The Ladder; In Defense Of Imitation

It was something I read in a magazine not too long ago that inspired this column. The writer was talking about the three levels of creativity: imitative, adaptive, and innovative. I wish I could remember the context, but I made a quick connection to photography. We're imitative at the start; we copy others. Then we're adaptive; we make what we've imitated our own. Then we become inventive; we create out of our judgment and life experience.

Thank you, Jay Maisel.
All Photos © 2007, Jack Hollingsworth, All Rights Reserved

Those three stages instantly clicked with me (no pun intended). When we start out as photographers, no matter whether we're amateur or pro, I think we spend a period of time being not much more than the sum of our influences. There's nothing wrong with that. In fact, it's encouraged: we're told to study other photographers, see what they're doing, get inspiration from them. But my next thought was this: at what point do we start to move up the ladder? When do we stop imitating and adapting and start creating?
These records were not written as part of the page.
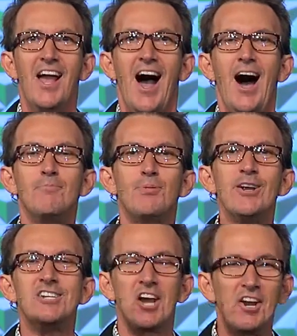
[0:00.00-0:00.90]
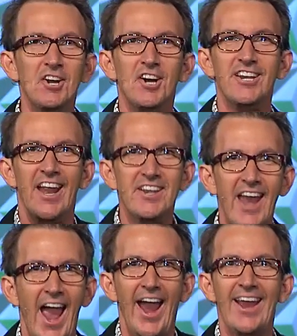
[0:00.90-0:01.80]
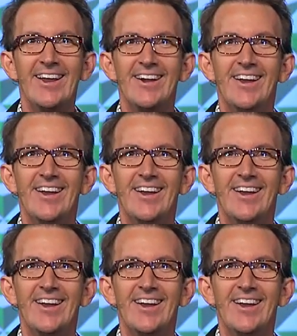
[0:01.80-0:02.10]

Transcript: I'm preaching good today.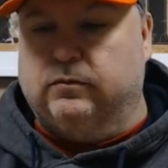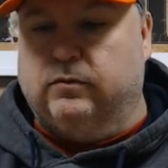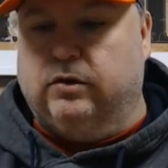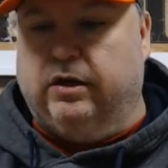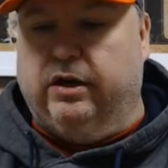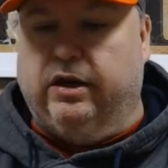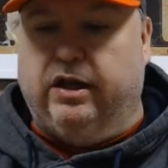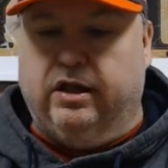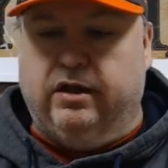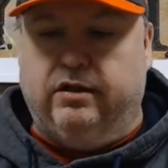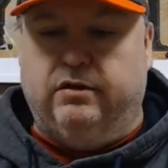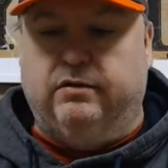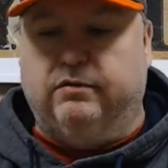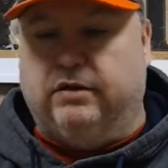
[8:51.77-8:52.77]
And
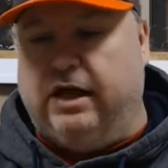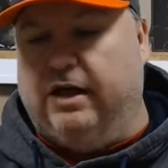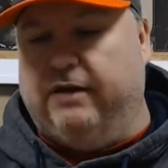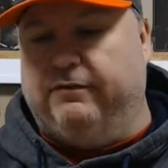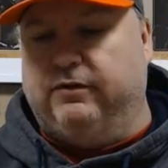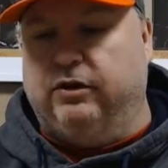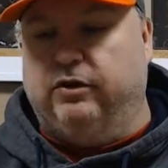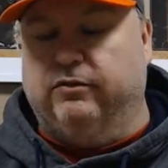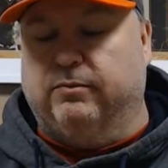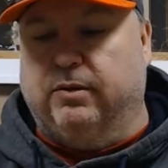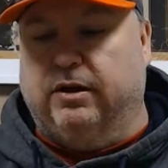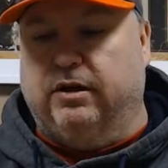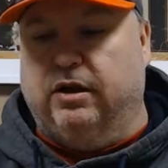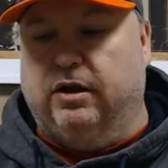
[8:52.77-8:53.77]
again, I have to use my
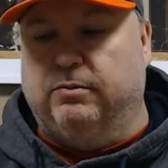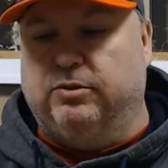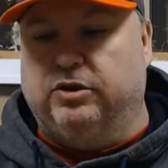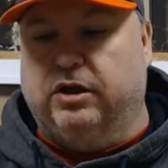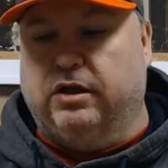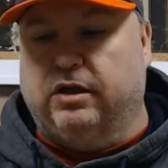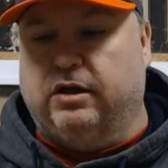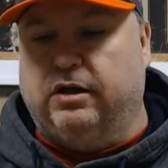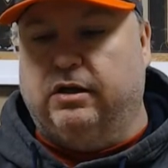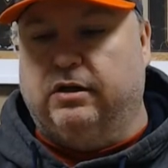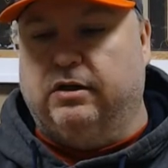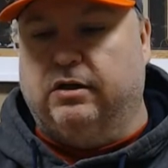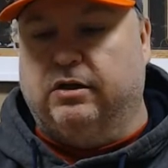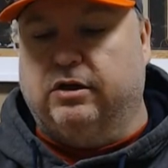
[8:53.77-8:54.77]
nunchuck
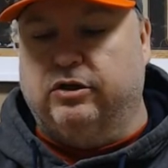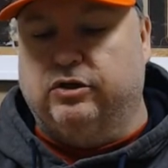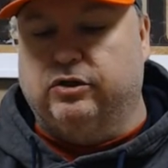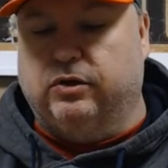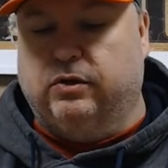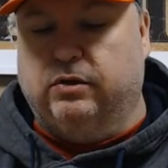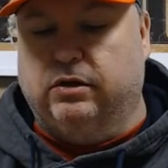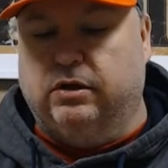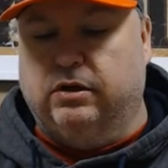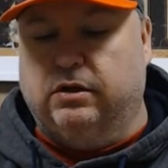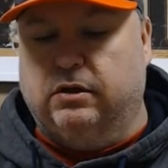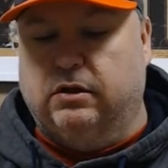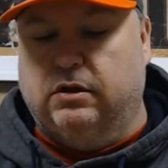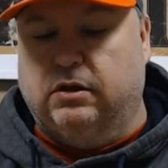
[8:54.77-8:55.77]
and a controller.
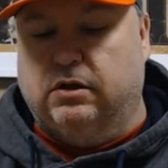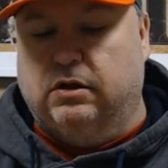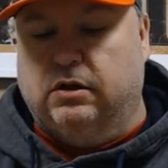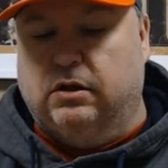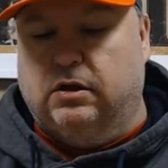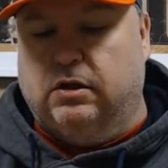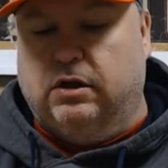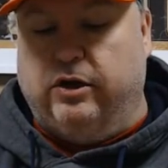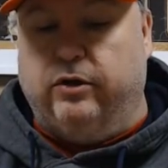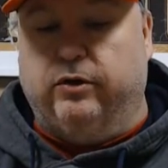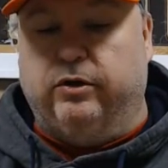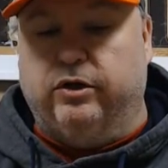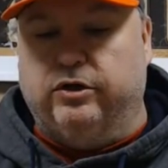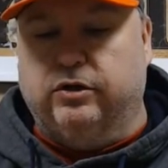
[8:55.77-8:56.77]
No
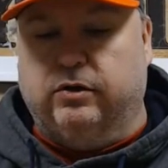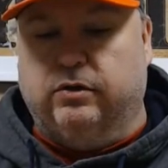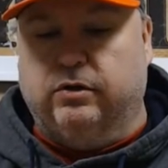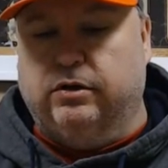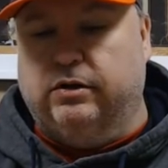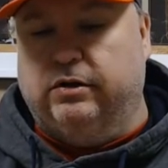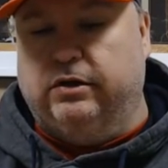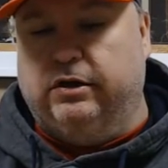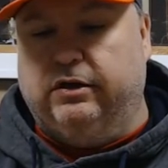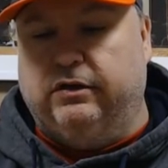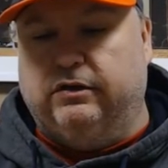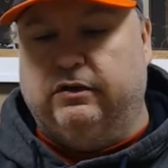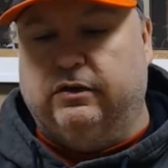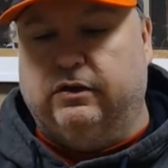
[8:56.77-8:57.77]
controller on
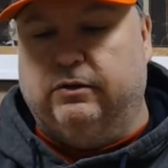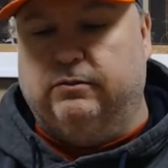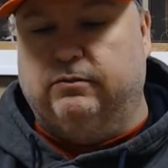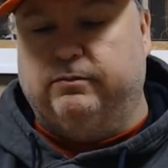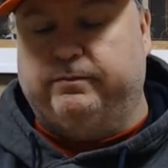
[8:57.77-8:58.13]
this, soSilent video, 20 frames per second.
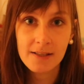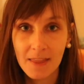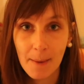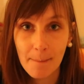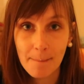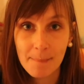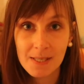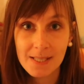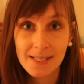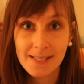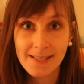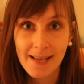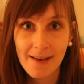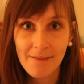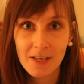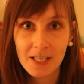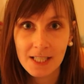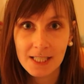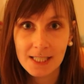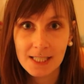Number
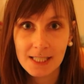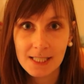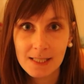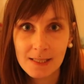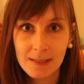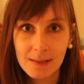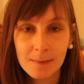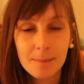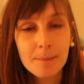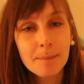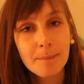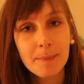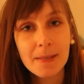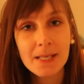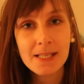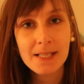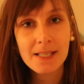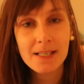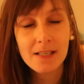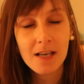7,
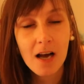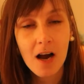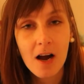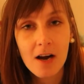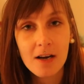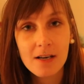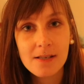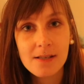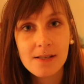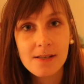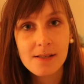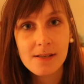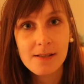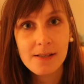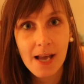business cards.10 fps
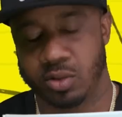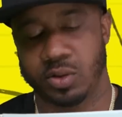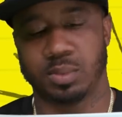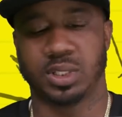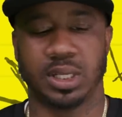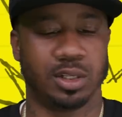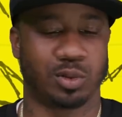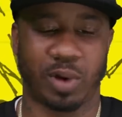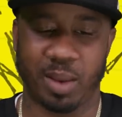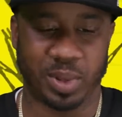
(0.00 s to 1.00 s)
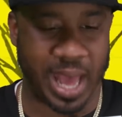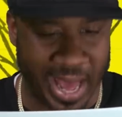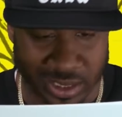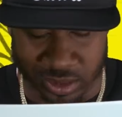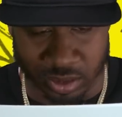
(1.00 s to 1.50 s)
know what I'm saying? It's rapid
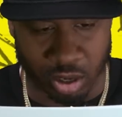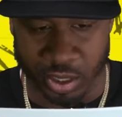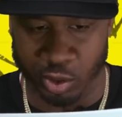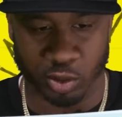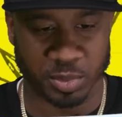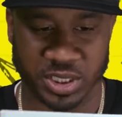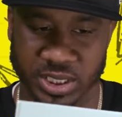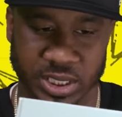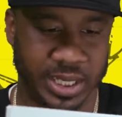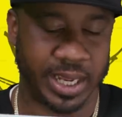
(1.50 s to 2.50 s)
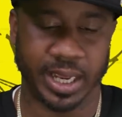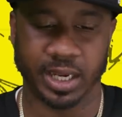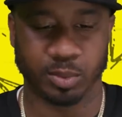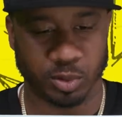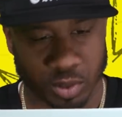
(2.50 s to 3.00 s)
action. You already know the machine, he an
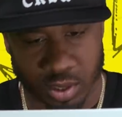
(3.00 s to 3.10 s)
animal.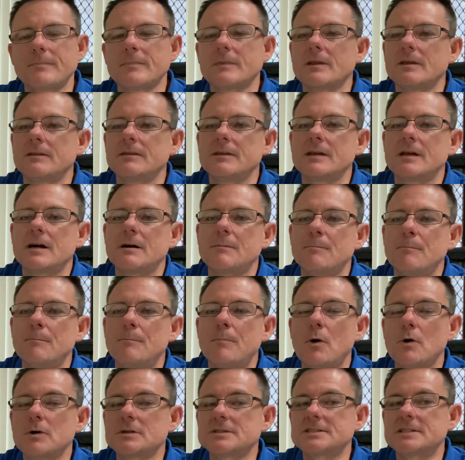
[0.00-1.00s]
The
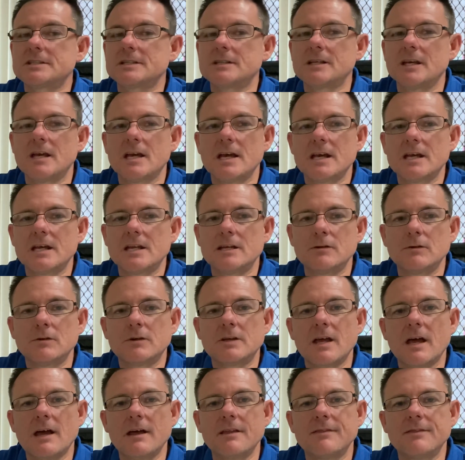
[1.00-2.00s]
unboxing and
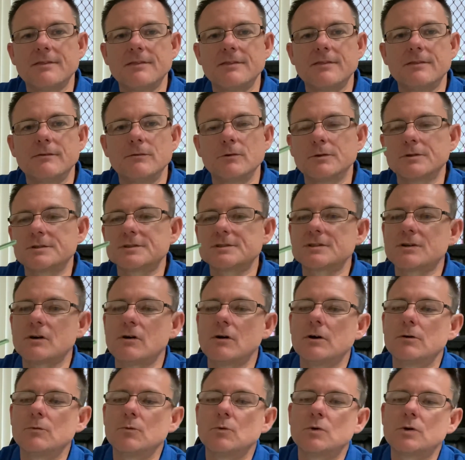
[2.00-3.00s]
Luke
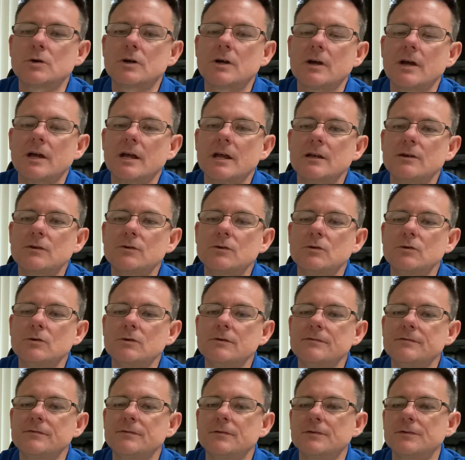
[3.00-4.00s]
Skywalker Endor
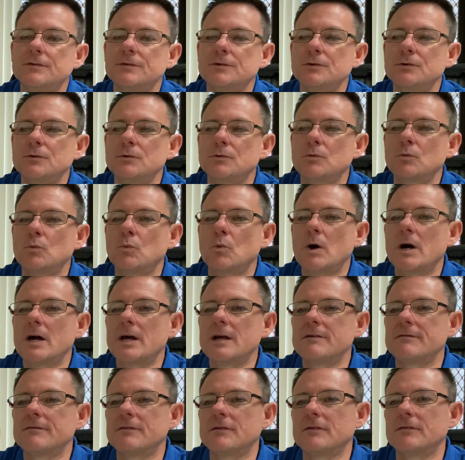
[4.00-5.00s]
for the new
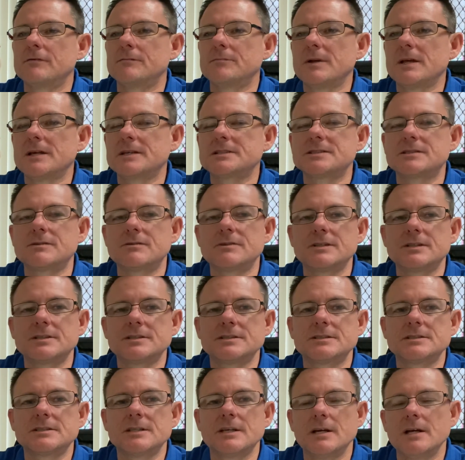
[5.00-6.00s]
wave of Black
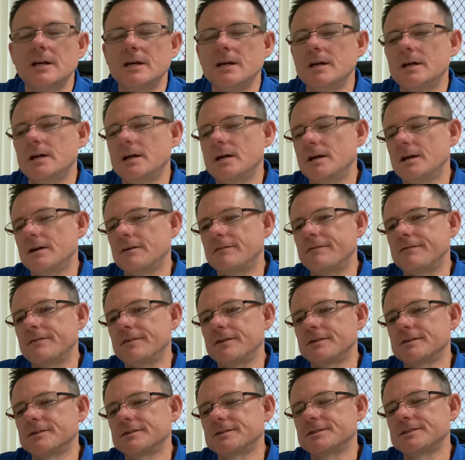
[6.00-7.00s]
Series
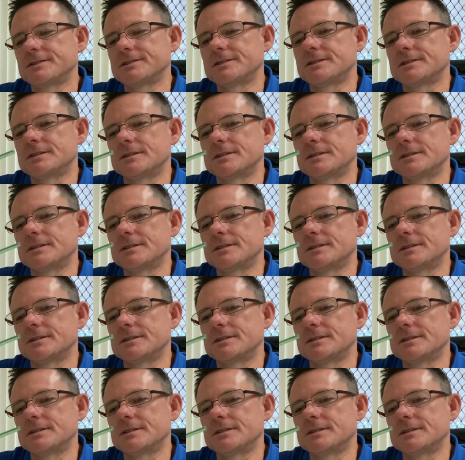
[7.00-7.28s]
figures.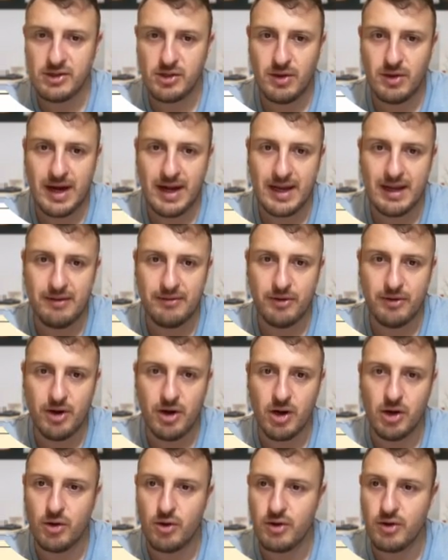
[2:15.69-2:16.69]
So I have
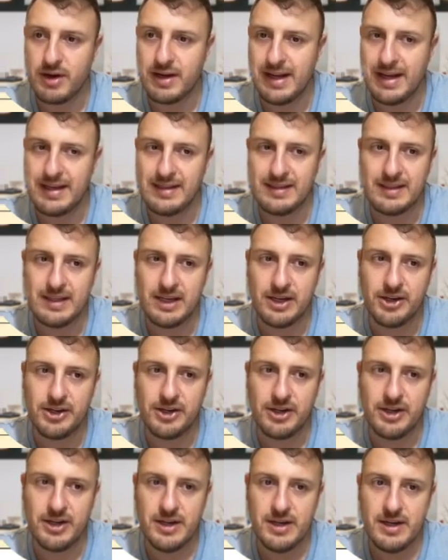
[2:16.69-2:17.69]
all organized
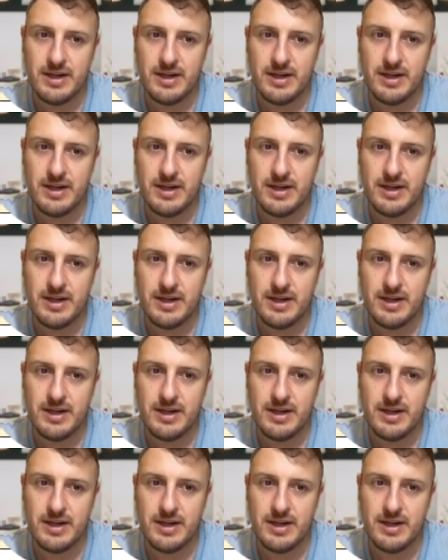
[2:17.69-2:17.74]
here.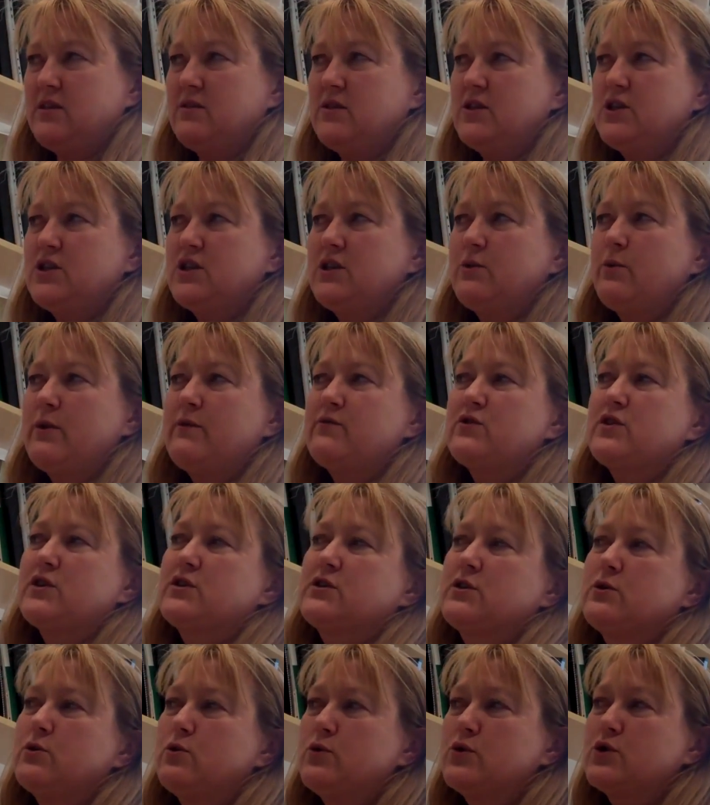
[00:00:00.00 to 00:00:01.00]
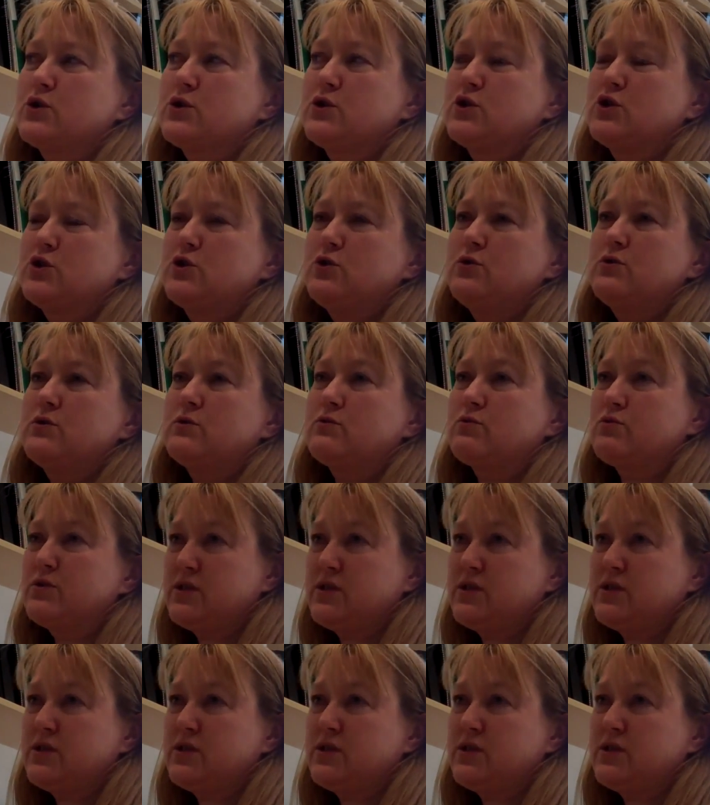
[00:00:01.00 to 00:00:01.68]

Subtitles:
in, and this year we've just launched the student at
Hanging out with Bob Krist.

I thought about my own work over the years, and once I'd decided to use the three levels idea as a topic for a column, I had no choice but to look back at a lot of my photographs and see if I could find points of demarcation. And you know what? I couldn't. I saw no clear lines, no point where I could say, okay, here's where I stopped adapting and started to innovate, to create my own way of doing things. But I saw a transition, a change take place, and the photos you see here are a rough chronology of that change. I saw also that nothing I imitated or adapted ever really went away. It's still there--or elements of it are--but it's not who I am as a photographer today.

At the start I read about the masters of photography and studied their work. I checked out my contemporaries. I didn't have the Internet then--I attended shows and went to galleries and spent hours in bookstores and libraries. I certainly didn't have a style. I'd see something and think, I like this, it looks good. Because I was aspiring to be a professional, I also thought, this sells, so I'm going to try to do it this way. My recognition of what I thought was good came from what I saw on printed pages and gallery walls; then I set out to recognize similar things in life.

A touch of Lisl Dennis.

After a while I began to approach the second stage. I adapted what I liked in the work of others to what I was starting to think of as my style. I'd think, I like the way Richard Avedon does portraits, but I'm going to add my touch to it, my ideas. So, for example, after imitating his distance from a subject, I discovered I liked to back up a little and include, or suggest, something else in the frame. I was more comfortable with that; I liked it better. A small step, but I was on my way. Soon I was no longer making a conscious effort to mimic what I'd seen and liked. I was seeing and liking on my own. And one day I discovered I was just doing my thing.